Pourtant ce n’est pas seulement un changement de forme mais bien de fond car les techniques, méthodes, approches, savoirs et inventions vont prendre une toute nouvelle orientation. Selon Véronique Athané, Operations Director chez MPS, «on revient avec l’impression 3D à un modèle proche du modèle de production artisanal, ou le producteur et l’utilisateur final sont une seule et même personne qui produit un bien unique». Mais l’impression 3D implique aussi la remise en cause d’un modèle de production que nous tenions pour acquis depuis la révolution industrielle, à savoir la production de masse, forcément standardisée et de préférence délocalisée dans les pays à bas coûts de main-d’œuvre.

Aujourd’hui, l’apparition récente d’un appareil bon marché, facile d’usage et aux normes FFF comme l’imprimante 3D va permettre de changer la donne. Elle est à filament plastique qui couche par couche va reproduire n’importe quelle forme 3D. Elle est accessible à tout un chacun et s’est vendue par milliers de par le monde. On devrait atteindre le million d’ici deux ans. Aujourd’hui, ce sont les ingénieurs, les designers, les créatifs qui s’en emparent dans de nouveaux lieux appelés FabLab, TechShop ou Creative Center mais des secteurs comme l’aéronautique, l’automobile, la téléphonie ou la médecine, ont déjà franchi le pas.

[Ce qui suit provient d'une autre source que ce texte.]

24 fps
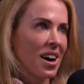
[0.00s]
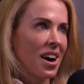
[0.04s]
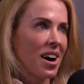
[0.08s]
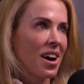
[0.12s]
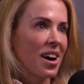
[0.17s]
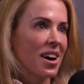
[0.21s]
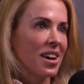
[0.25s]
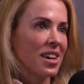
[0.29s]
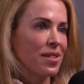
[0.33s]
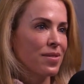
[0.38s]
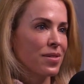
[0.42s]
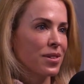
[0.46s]

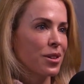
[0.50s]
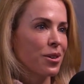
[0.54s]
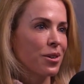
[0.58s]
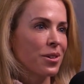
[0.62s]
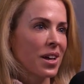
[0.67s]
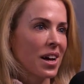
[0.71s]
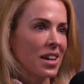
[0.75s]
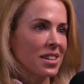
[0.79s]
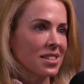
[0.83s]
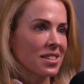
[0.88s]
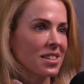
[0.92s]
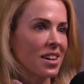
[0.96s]
uh, even though
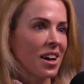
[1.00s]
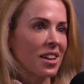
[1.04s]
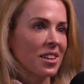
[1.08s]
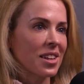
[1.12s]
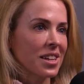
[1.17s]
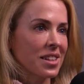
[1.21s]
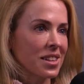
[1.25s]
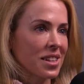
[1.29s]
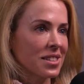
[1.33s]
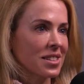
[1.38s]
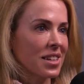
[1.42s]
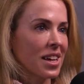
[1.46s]
that's not
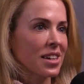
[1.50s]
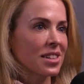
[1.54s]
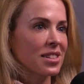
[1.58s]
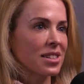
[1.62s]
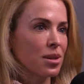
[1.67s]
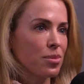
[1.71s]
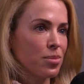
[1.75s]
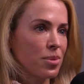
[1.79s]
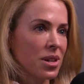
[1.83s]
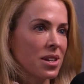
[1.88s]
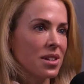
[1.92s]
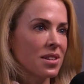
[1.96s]
like the
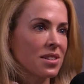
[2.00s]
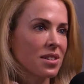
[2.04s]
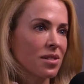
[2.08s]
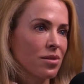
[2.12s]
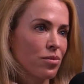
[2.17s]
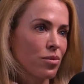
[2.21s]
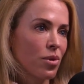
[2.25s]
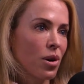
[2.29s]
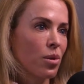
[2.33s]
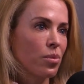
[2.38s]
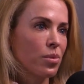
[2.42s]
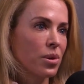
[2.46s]
sexy piece
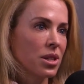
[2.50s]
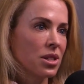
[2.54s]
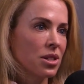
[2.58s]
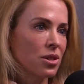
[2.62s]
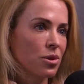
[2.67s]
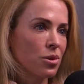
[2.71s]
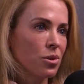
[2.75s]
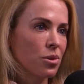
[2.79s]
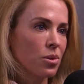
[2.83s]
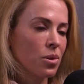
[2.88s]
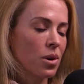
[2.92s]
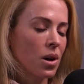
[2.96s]
of what we
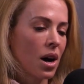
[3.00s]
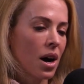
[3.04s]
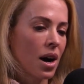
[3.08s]
do,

L’enjeu pour l’essentiel se situe dans la multiplication de ces centres de fabrication additive. Le président Obama l’a bien compris en proposant la création de 15 centres aux Etats-Unis sauf qu’il en faudrait un dans chaque ville américaine et donc des centaines voire des milliers.

En Suisse, une dizaine de centres existent depuis plusieurs années. Les premiers étaient situés à Lucerne et Neuchâtel. Conçus autour du concept de FabLab, ils expérimentent de manière encore confidentielle avec des entreprises locales, la conception d’objets additifs. Là aussi, le Parlement fédéral et le gouvernement suisse n’ont pas encore pris conscience de ce bouleversement. Car toujours selon Véronique Athané: ce qui est particulièrement prometteur, dans ces technologies d’impression 3D, c’est la tendance à la relocalisation de la production que ces technologies permettent. Un espoir certain pour une Suisse industrielle.